Tarkanian's obvious preference was for Theus, who has an extensive background in the NBA as a coach and player, but he said of Rice: "I'm sure he'll be very dedicated to the job and work his tail off."
Theus, an assistant for the Minnesota Timberwolves, sounded almost stunned after getting snubbed for a job he has coveted for years.
"I'm sad. I'm disappointed, obviously," Theus said. "I'm happy for David. The opportunity is enormous. I love the Rebels, and I want the best for them."
Rice's credentials were sometimes questioned because he has no head coaching experience. He has been a college coach for 20 seasons, however, and Livengood targeted him as soon as Kruger exited.
Rice interviewed Wednesday and met for several hours with UNLV President Neal Smatresk and members of the Board of Regents, which is expected to meet Friday to approve Rice's contract.
"I thought Livengood did a terrific job," Regent Mark Alden said. "Theus is a nice guy, and I think Theus is very qualified. But the decision was made to hire Rice. He said, 'Mark, I just want to coach here. This is my dream job, and I want to come back. It's not about money.' "
An assistant at UNLV for 11 seasons, Rice was not retained by Kruger in 2004. But that move could have been a blessing in disguise for Rice, who was able to expand his résumé. He spent one season at Utah State before joining the BYU staff in May 2005. He coordinated the Cougars' offense and recruiting.

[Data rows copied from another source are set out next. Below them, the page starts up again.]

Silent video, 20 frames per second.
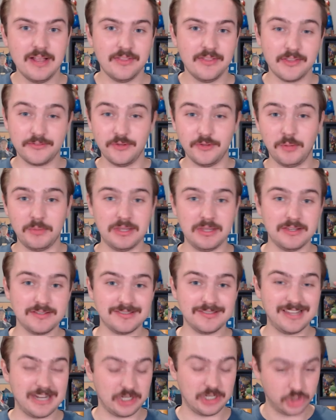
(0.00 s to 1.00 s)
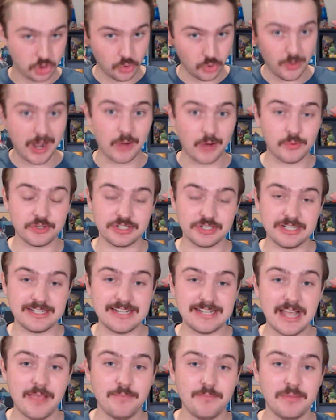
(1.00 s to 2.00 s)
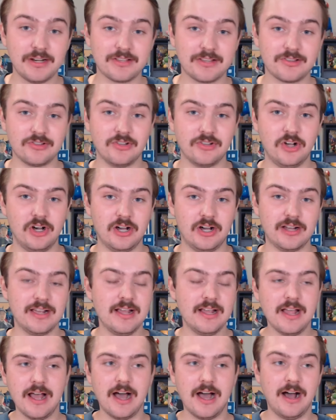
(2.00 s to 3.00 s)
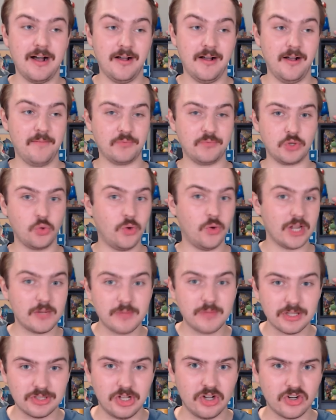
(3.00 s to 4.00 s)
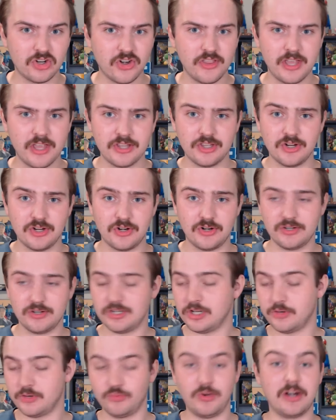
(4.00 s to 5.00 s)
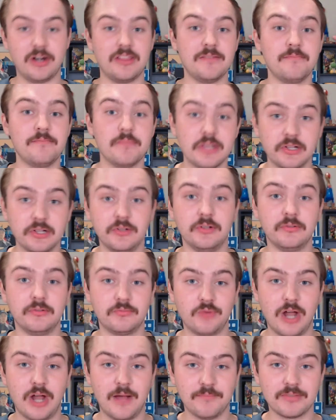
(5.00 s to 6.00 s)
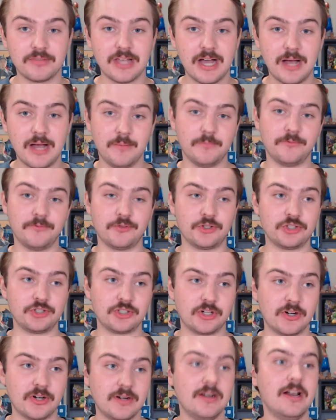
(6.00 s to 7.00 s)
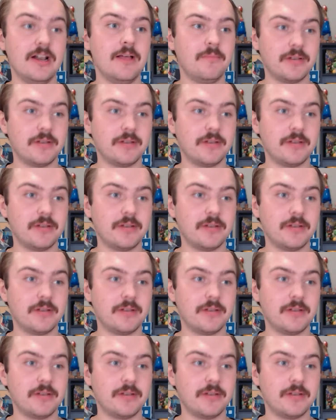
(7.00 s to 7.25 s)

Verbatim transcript: This film is like two hours and ten minutes long, um, quite a bit longer than your you know run of the mill rom com for sure.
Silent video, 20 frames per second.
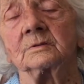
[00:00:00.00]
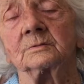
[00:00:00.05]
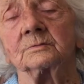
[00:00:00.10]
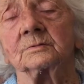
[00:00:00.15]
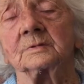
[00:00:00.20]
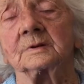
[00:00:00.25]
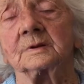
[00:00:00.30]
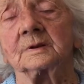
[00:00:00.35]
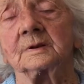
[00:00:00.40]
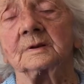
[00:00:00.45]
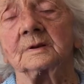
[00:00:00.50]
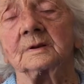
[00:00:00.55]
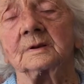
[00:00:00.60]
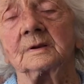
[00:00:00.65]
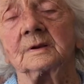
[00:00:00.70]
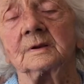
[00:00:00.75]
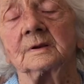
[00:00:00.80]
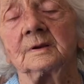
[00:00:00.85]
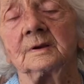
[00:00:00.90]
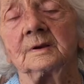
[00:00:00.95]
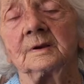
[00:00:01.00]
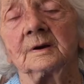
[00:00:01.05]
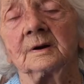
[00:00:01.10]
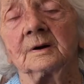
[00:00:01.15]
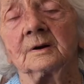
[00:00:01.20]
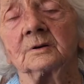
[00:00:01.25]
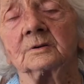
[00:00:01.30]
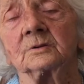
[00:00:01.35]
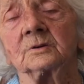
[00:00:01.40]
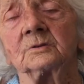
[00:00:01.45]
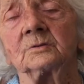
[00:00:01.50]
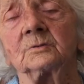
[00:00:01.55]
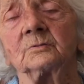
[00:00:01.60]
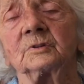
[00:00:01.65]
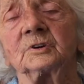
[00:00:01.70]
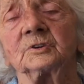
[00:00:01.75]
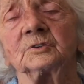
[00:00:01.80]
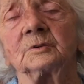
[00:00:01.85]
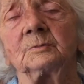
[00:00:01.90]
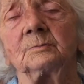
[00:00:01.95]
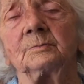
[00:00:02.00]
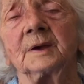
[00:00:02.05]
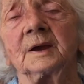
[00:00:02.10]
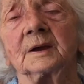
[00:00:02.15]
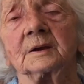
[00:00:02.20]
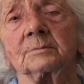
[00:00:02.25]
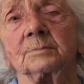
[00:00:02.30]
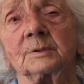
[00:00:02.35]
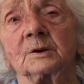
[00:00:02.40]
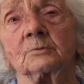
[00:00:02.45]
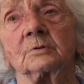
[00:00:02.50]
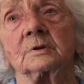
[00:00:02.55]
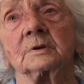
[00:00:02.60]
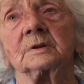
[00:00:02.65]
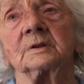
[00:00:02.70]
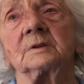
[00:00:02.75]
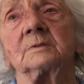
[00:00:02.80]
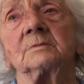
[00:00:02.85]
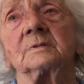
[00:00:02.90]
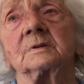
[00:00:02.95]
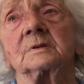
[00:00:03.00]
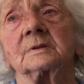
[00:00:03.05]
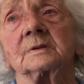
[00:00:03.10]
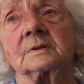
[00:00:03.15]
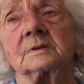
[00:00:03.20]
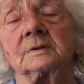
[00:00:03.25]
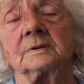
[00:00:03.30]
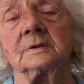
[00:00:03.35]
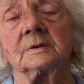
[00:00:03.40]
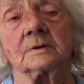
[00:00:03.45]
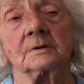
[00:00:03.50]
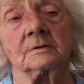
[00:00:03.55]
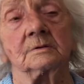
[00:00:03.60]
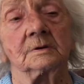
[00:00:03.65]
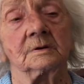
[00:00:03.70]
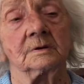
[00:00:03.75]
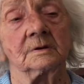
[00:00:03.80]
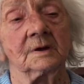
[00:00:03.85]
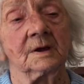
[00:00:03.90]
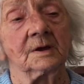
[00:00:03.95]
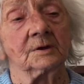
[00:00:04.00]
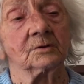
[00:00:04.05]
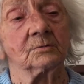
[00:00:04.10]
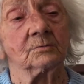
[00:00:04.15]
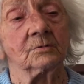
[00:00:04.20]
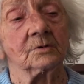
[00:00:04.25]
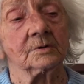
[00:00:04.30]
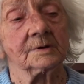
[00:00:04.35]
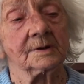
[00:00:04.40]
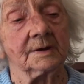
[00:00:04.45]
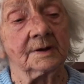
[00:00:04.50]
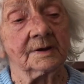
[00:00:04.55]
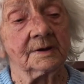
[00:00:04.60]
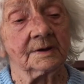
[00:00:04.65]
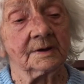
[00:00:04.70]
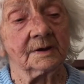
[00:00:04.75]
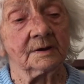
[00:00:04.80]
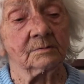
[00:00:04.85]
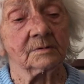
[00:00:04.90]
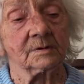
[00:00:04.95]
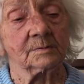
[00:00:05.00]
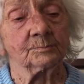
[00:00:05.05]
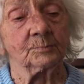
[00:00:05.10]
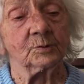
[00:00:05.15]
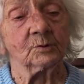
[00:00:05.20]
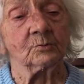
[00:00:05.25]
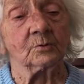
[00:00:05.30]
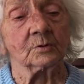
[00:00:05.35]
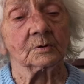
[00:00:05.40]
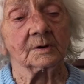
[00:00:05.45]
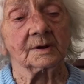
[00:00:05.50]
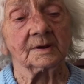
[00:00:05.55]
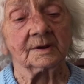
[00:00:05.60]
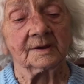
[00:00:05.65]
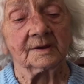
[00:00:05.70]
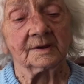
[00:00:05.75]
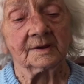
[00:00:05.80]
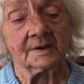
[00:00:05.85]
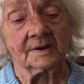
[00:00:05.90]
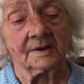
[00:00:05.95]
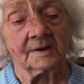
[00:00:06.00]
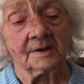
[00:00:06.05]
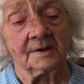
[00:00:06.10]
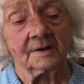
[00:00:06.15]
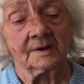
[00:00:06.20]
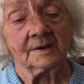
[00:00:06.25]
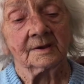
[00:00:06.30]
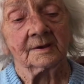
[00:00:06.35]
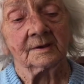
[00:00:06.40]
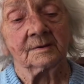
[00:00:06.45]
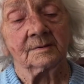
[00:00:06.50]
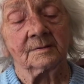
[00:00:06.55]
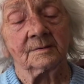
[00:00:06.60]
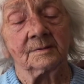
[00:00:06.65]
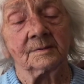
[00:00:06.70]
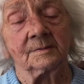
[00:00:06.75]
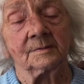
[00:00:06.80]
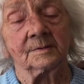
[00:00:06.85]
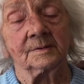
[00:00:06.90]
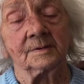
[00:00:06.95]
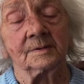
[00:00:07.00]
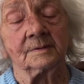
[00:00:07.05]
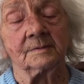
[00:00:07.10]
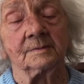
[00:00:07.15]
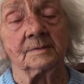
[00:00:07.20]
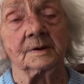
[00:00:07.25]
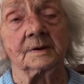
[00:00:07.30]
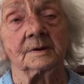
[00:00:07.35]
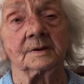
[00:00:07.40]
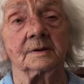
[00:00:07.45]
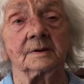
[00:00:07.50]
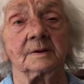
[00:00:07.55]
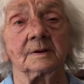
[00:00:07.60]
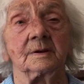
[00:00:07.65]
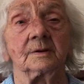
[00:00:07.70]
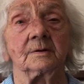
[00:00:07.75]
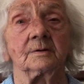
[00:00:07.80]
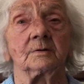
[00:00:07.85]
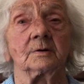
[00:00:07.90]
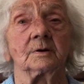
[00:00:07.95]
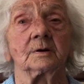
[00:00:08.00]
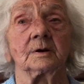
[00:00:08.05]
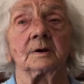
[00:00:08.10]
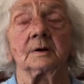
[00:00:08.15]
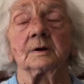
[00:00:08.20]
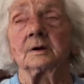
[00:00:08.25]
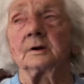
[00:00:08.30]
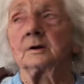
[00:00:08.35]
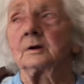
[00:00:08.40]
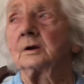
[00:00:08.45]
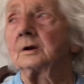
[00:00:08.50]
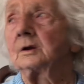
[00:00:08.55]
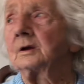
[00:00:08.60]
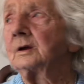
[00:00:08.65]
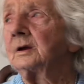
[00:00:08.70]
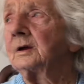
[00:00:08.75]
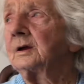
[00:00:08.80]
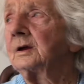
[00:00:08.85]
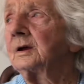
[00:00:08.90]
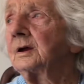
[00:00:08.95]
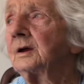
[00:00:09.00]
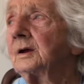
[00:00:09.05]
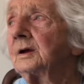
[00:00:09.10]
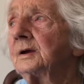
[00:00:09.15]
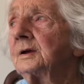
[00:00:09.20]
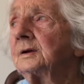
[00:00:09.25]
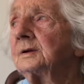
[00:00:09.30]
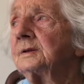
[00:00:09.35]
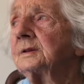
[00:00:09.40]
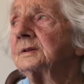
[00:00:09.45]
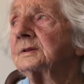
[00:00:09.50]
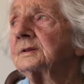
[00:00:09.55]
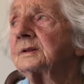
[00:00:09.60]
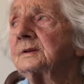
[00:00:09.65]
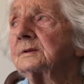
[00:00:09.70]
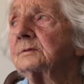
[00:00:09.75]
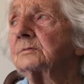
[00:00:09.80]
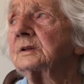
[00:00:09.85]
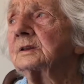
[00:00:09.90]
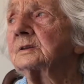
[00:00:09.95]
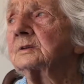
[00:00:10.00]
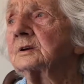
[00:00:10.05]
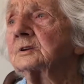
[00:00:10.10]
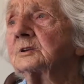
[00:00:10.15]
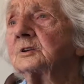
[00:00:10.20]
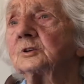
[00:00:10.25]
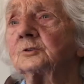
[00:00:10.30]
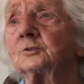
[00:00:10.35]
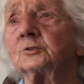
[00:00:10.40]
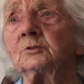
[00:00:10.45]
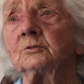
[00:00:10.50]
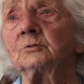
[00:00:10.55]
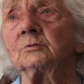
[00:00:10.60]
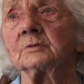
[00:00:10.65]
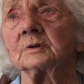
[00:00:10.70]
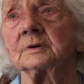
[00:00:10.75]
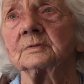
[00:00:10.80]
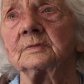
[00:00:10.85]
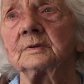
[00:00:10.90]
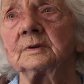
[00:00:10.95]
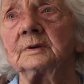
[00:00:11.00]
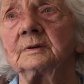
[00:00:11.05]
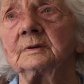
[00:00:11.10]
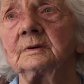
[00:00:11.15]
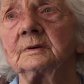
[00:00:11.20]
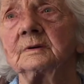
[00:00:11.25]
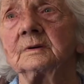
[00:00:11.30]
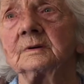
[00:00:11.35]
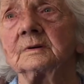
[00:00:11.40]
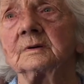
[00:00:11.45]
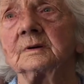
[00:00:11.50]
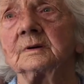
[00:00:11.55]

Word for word: quite well. I couldn't wish him back because he was, you know, he, towards the end he was poorly. How old was Cecil when he died? Cecil was 92, I think.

As a Rebels assistant, Rice worked under Tarkanian and head coaches Tim Grgurich, Bill Bayno and Charlie Spoonhour.
Rice was not a star player, but he was a standout student. He earned his bachelor's degree in political science from UNLV in 1991 and his MBA in 1993. He was a two-time UNLV Scholar-Athlete of the Year and a Rhodes scholar candidate. In two seasons on the court, Rice played in 38 games and started in one, scoring 57 career points.
Before UNLV, Rice attended Mt. San Antonio College in Walnut, Calif., where he earned All-South Coast Conference honors as a sophomore and was chosen the 1989 California Junior College Scholar-Athlete of the Year.
He is a native of Claremont, Calif., and graduated from Claremont High School. He and his wife have two sons, Travis and Dylan.
Rice inherits a Rebels team that returns four starters from a 24-9 season that ended with a lopsided loss in the opening round of the NCAA Tournament.
Sophomore guard Anthony Marshall, one of the team's returning starters, called Rice a "great coach" and said he and his teammates welcomed the news of Rice's hiring.
"We're looking to take UNLV to another level and start a new chapter," Marshall said.
Livengood's potential candidate pool included several high-profile names, including former Rebels great Larry Johnson and coaching legends Larry Brown and Bob Knight.
In the end, he found a true Rebel.
"Everything else being equal, and it is, you should take somebody who has strong UNLV ties," Rothermel said. "I know David very well. We have to get resources for him so he can recruit and do the things he needs to do to win."